Let me say first, we make it a policy at CHA not to comment on actual lawsuits against our members or against us. So, I won’t comment on it … However, the ACLU tends to sue us a great deal. They tend to sue a lot of people a great deal, so I don’t feel particularly put upon.
Sometimes you’re in fairly good company!
Exactly!
I think the real challenge for us today is to make certain that Catholic moral teaching, and Catholic social teaching, which talk about the dignity of the human being, are at the forefront of how we deal with these issues. We are doing respectful and quality care for people who want care from us irrespective of their situation.
On the other hand, there are certain things that we don’t do. I would say in this situation there is so much that we do not understand about the whole transgender situation that we have to approach it with great humility and respect, and do our best to make a prudential judgement about how the directives apply. We also should do our best to do that while always showing respect for the person involved, and a desire to be helpful.

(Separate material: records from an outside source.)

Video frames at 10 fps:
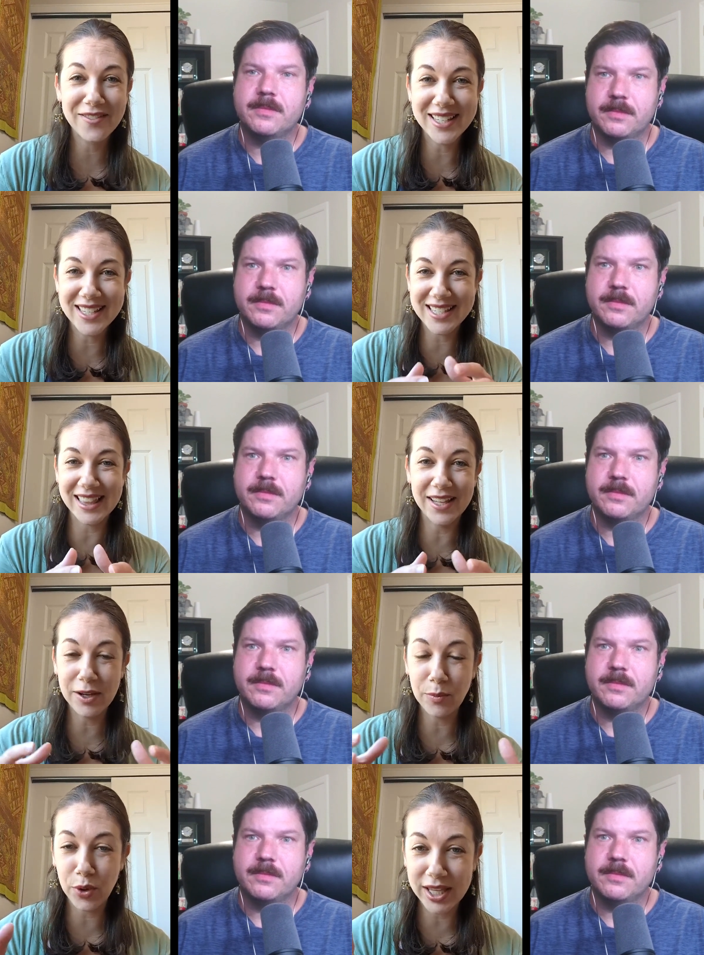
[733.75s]
Speaker 1: of it as this
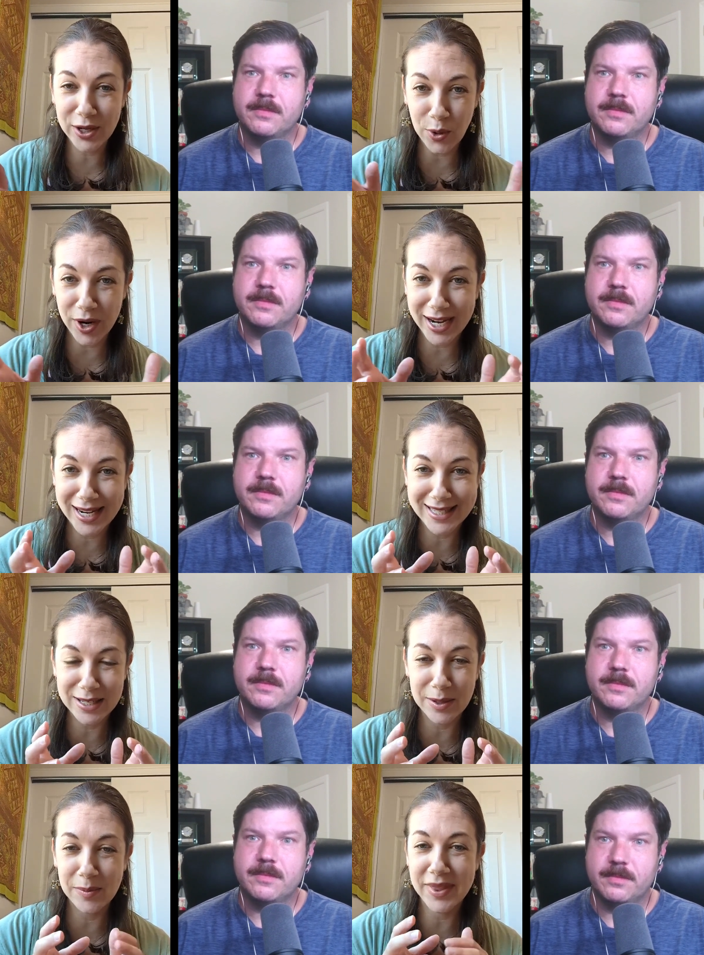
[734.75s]
living, breathing
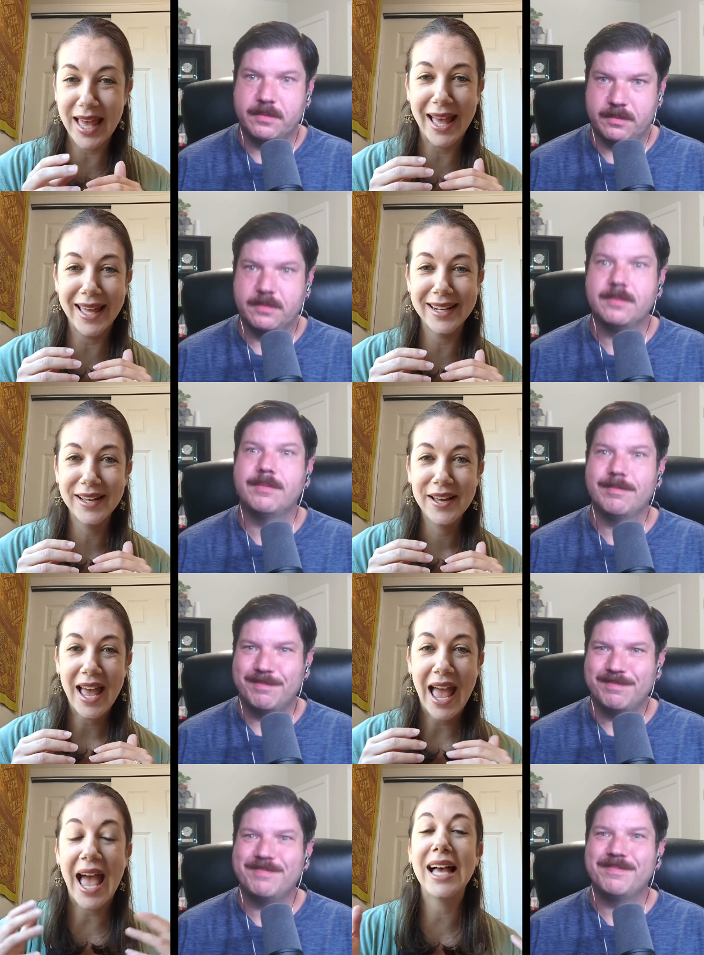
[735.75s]
organism that
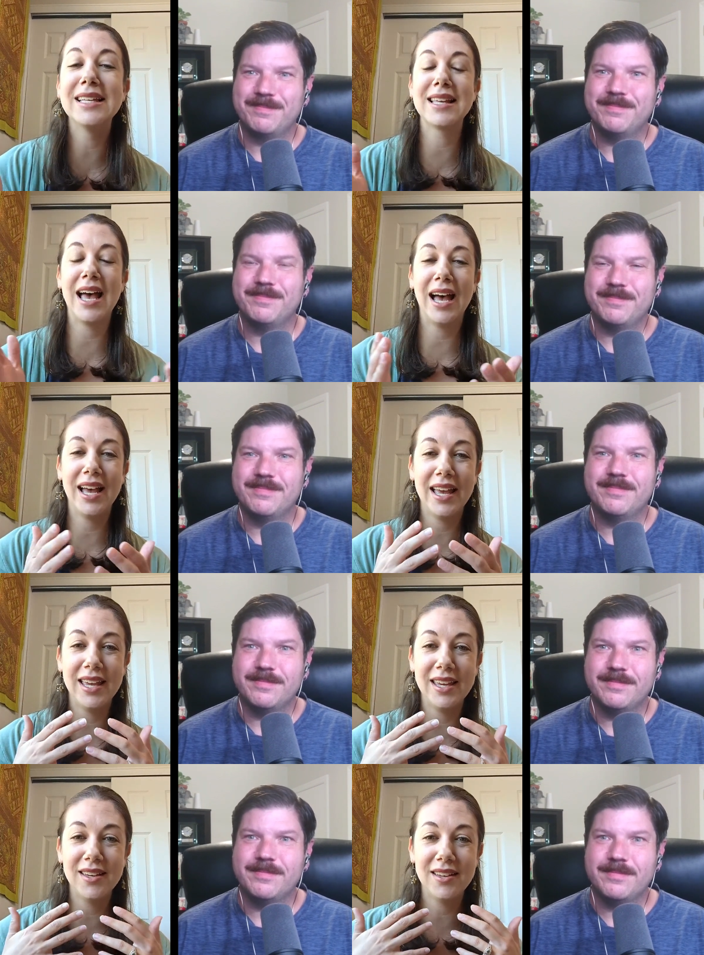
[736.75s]
as
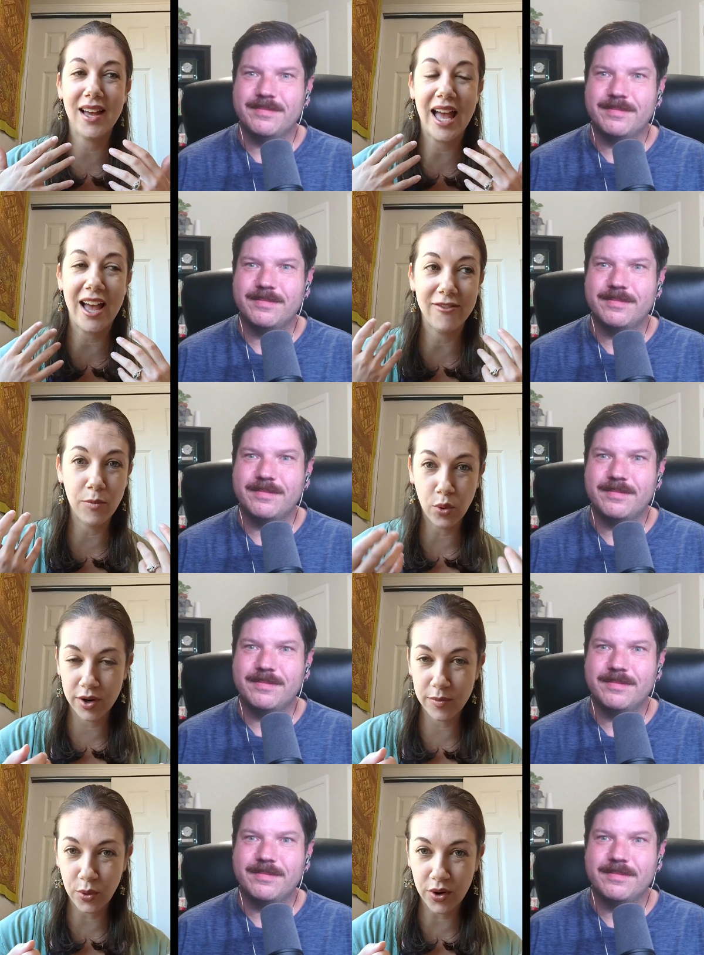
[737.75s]
I have
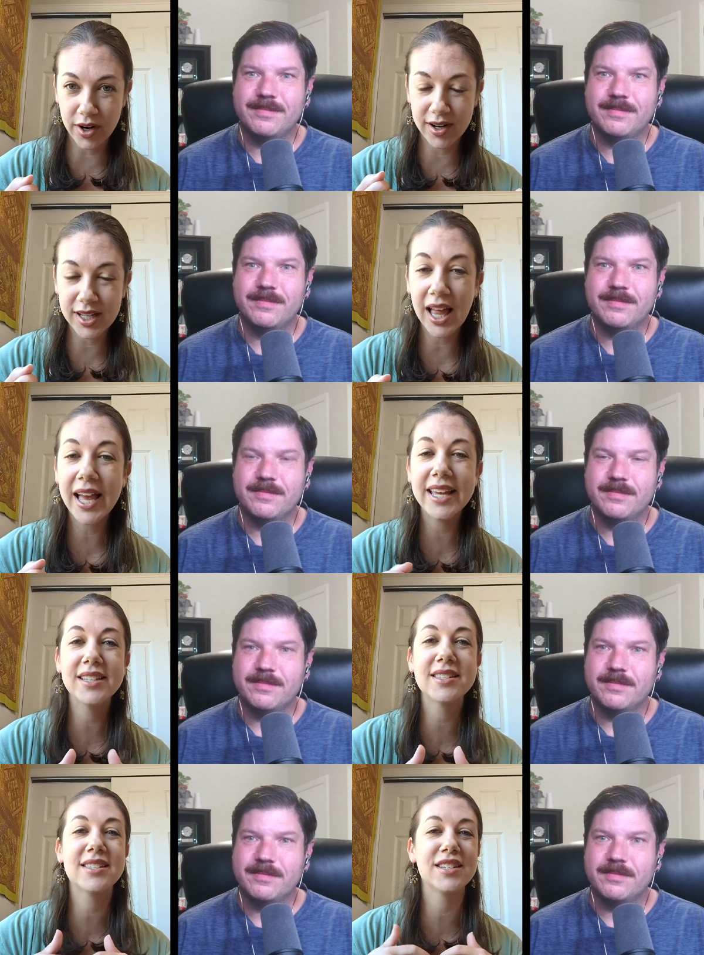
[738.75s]
more and more
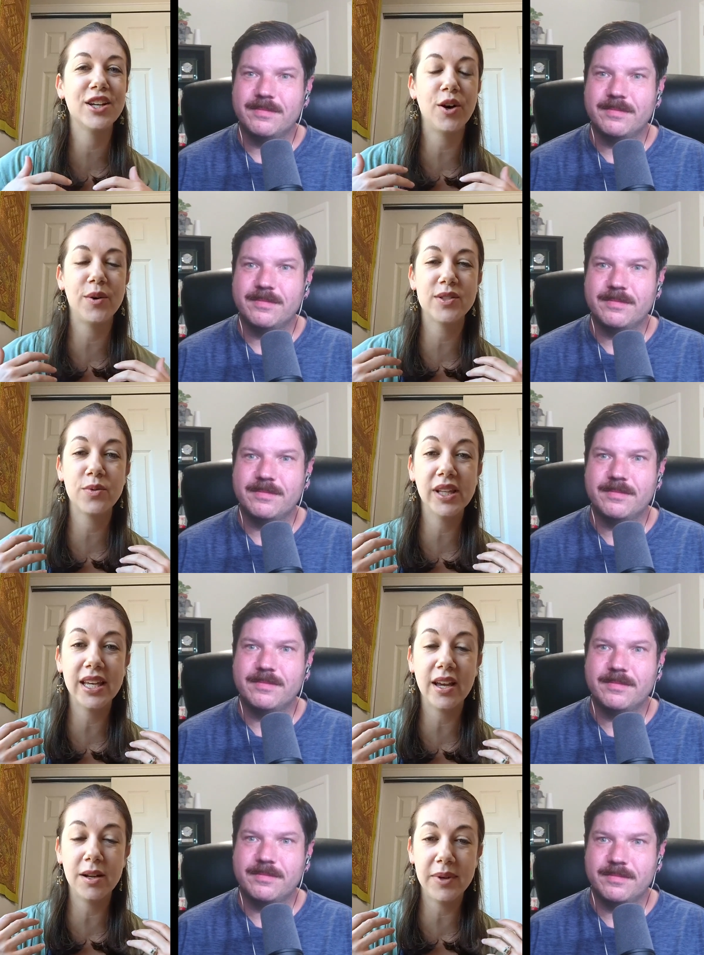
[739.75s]
clients, you know, it's
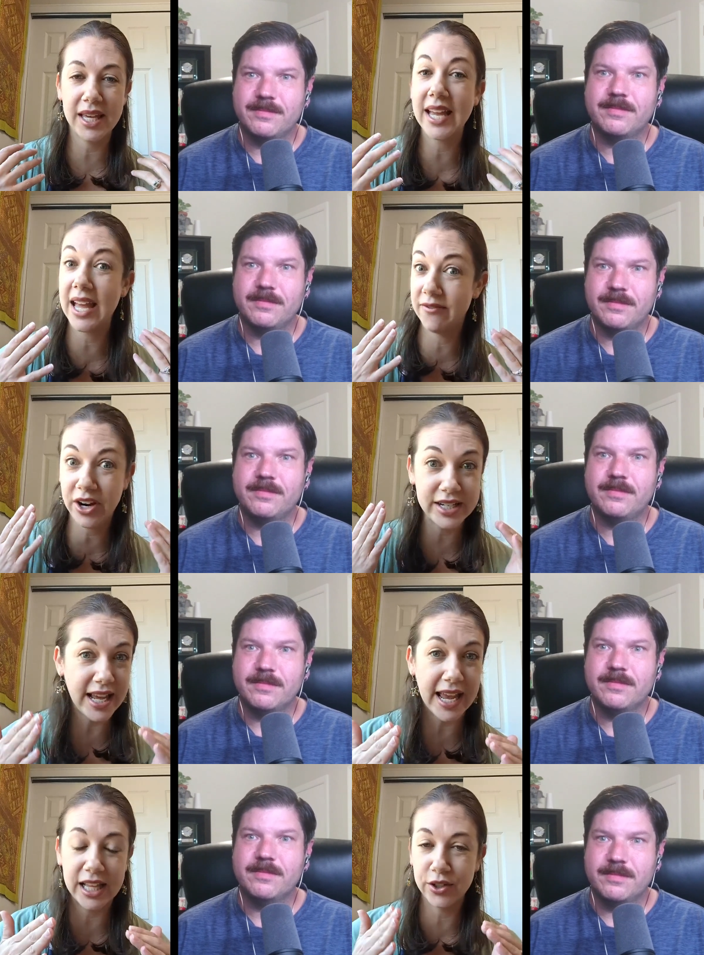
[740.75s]
really going to be, again, very
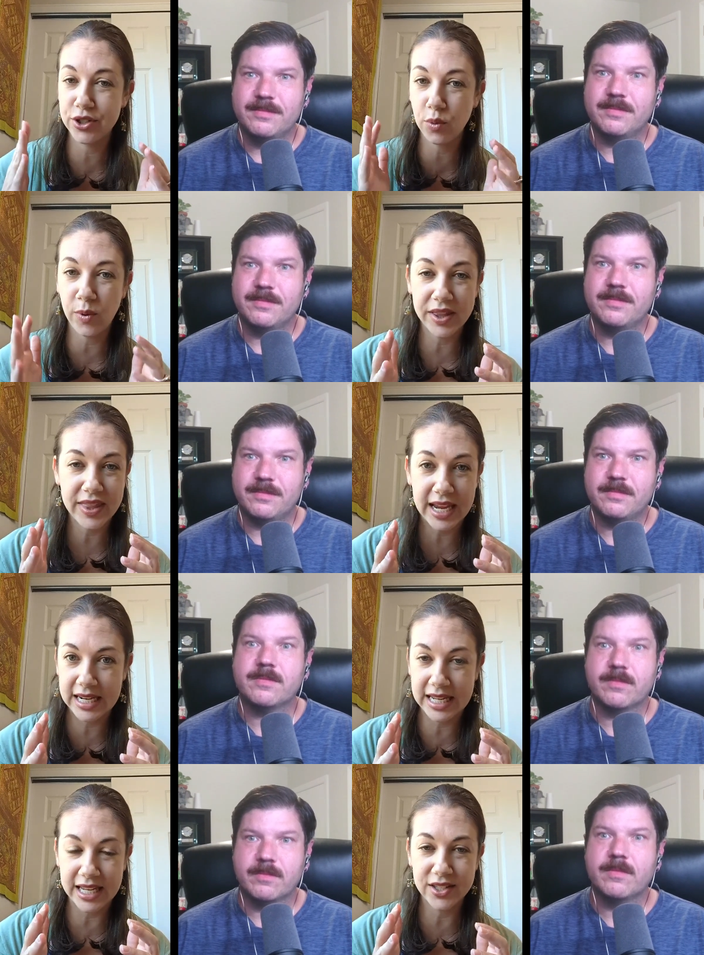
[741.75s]
tailored to what they
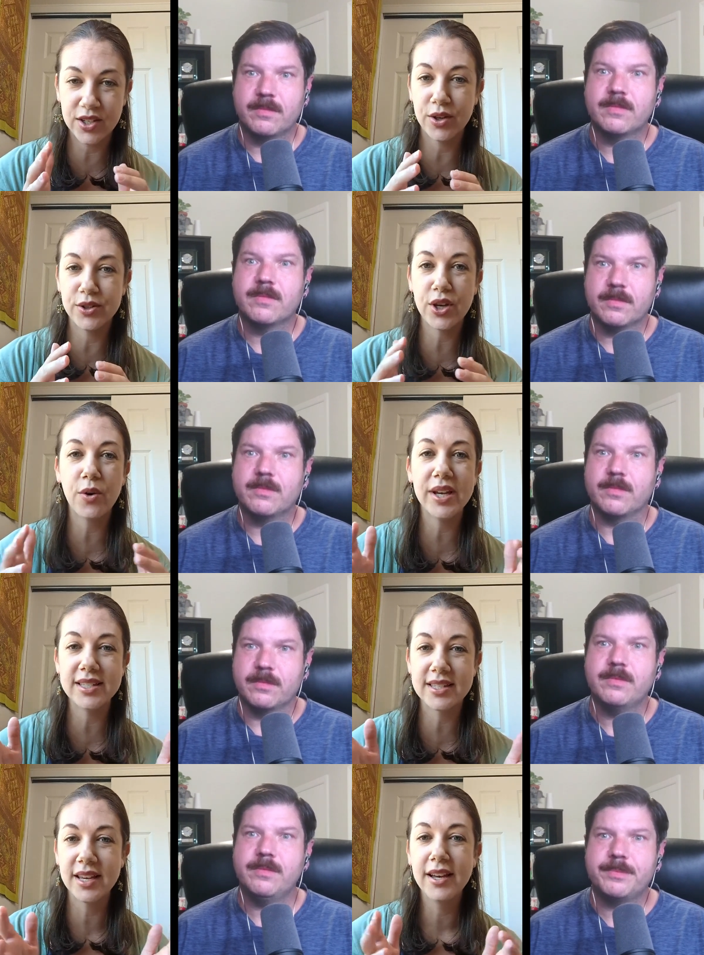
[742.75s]
need. So there's
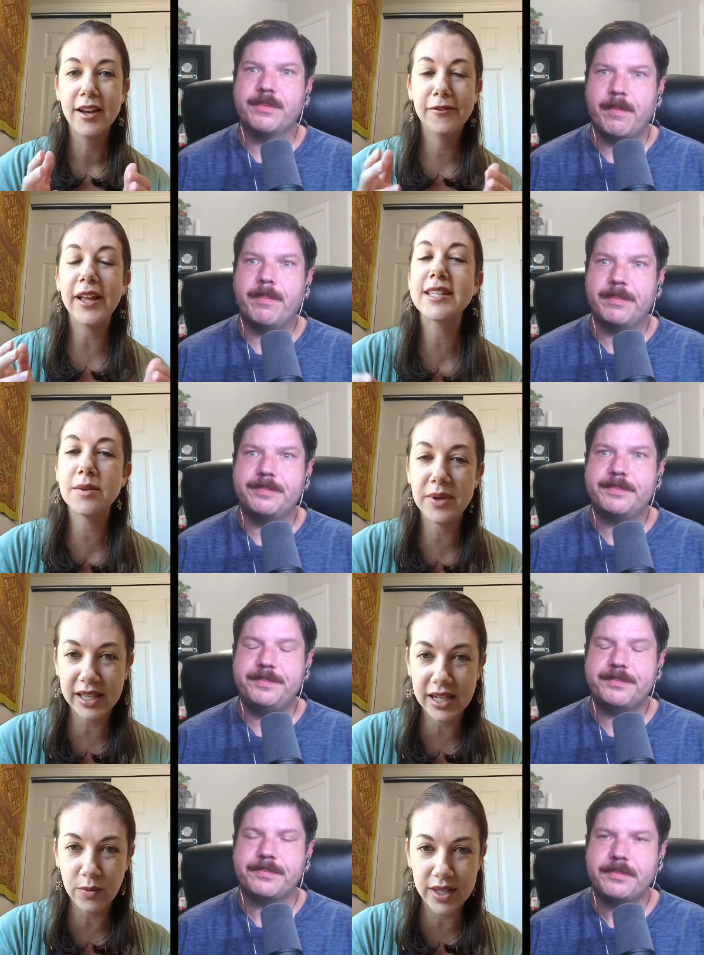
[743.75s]
always mm-hmm.
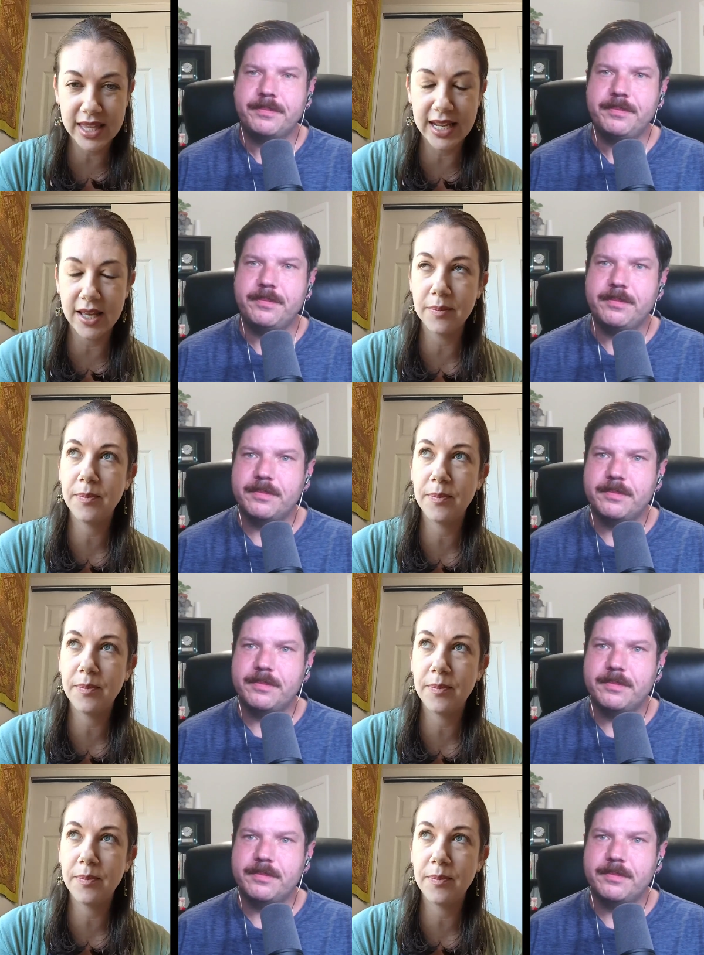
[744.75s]
flexibility within it.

We may not always be able to be helpful in everything a person wants, and that’s true, but it’s not at all bizarre. Many of our facilities do not perform open-heart surgery, for instance, and there are good reasons, ethical reasons why they don’t. They wouldn’t do enough of it, they wouldn’t be able to develop an expertise in it, so you can say it’s both a business and a moral choice.
You’re saying the fact that a facility does not offer a particular service is not, ipso facto, a denial of someone’s rights. It can be a choice about where they are going to deploy their resources, what they can they deliver well, and what ought to be left to others?
That’s right.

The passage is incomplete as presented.